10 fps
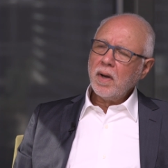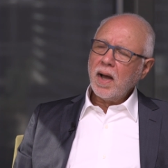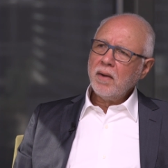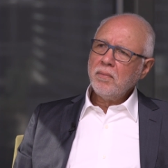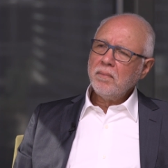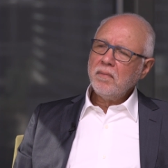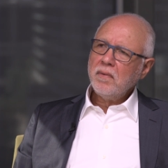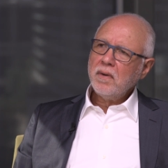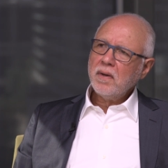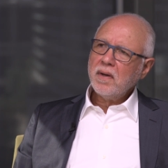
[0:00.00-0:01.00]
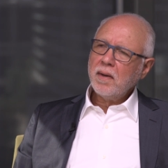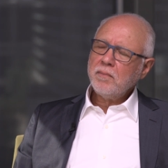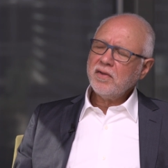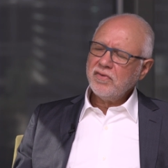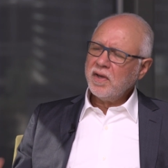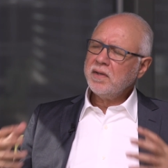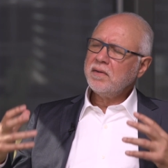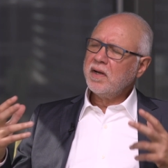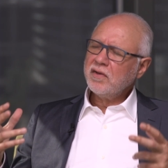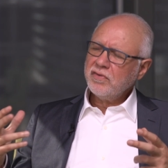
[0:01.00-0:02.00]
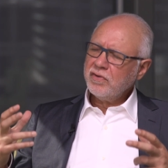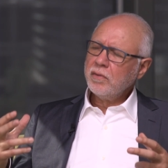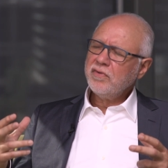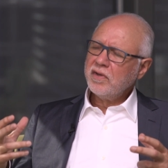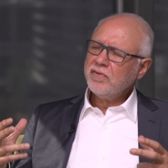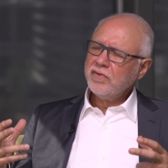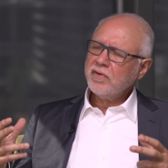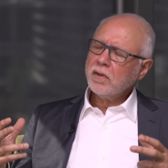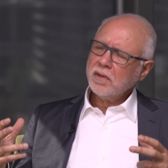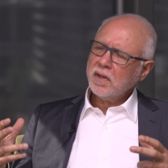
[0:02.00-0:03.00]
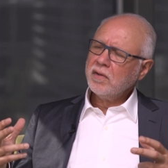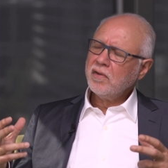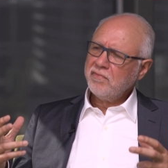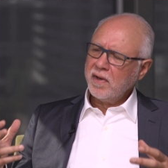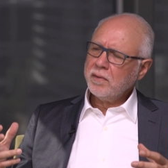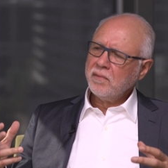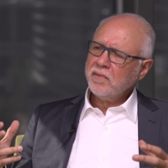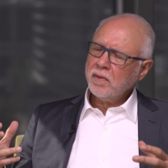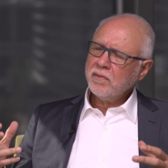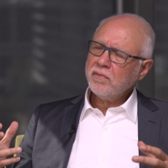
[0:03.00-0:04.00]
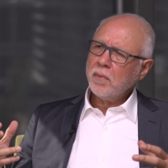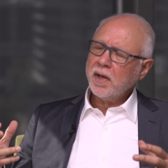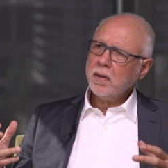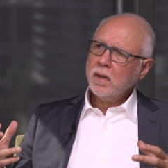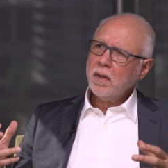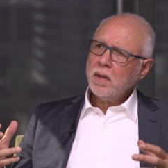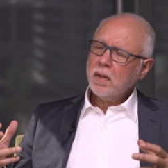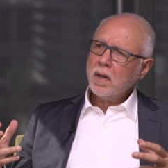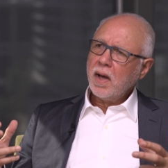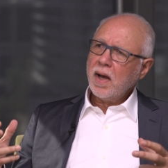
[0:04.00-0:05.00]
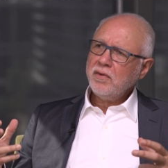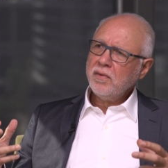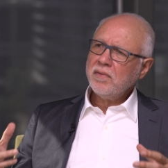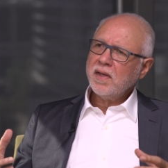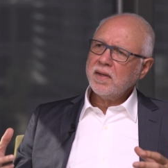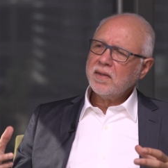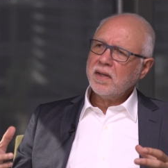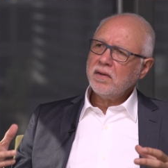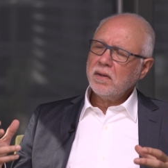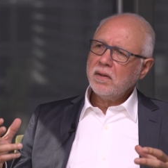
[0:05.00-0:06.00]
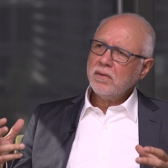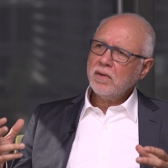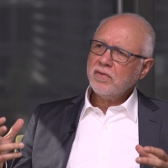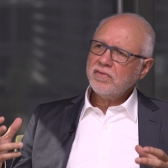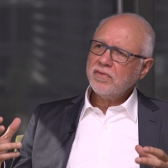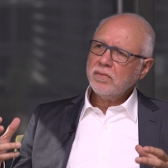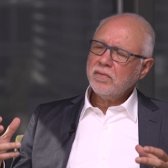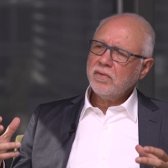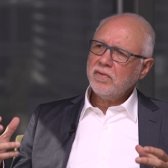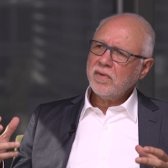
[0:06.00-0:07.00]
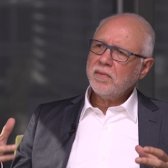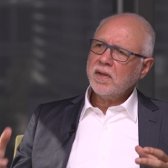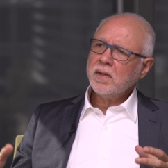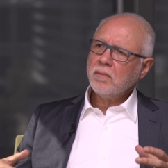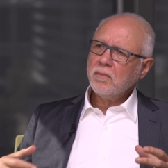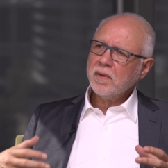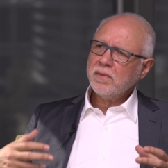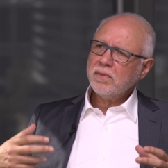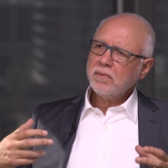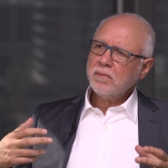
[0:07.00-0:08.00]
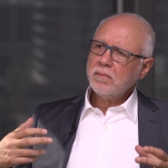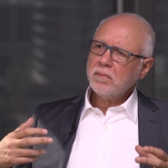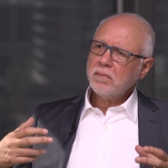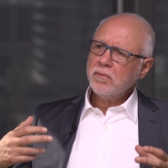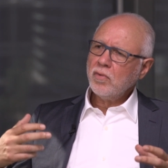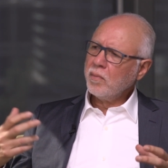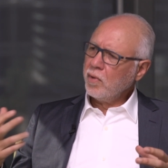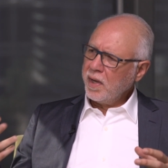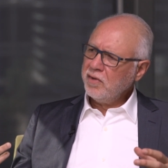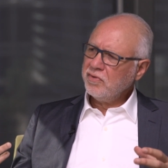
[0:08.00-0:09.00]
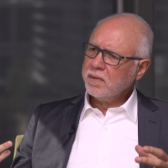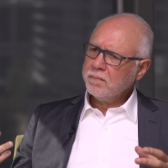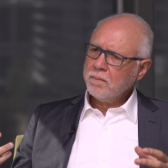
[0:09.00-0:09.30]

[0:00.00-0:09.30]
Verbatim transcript: I, am not saying that exosomes necessarily are the fountain of youth, but I do think that there's something with normal aging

=== Assigned task ===
Nothing but the lines from the one holding "[0:07.00-0:08.00]" to the end of the entries above should be echoed, exactly and with both ends included; omit the pictures.

=== Result for this task ===
[0:07.00-0:08.00]
[0:08.00-0:09.00]
[0:09.00-0:09.30]

[0:00.00-0:09.30]
Verbatim transcript: I, am not saying that exosomes necessarily are the fountain of youth, but I do think that there's something with normal aging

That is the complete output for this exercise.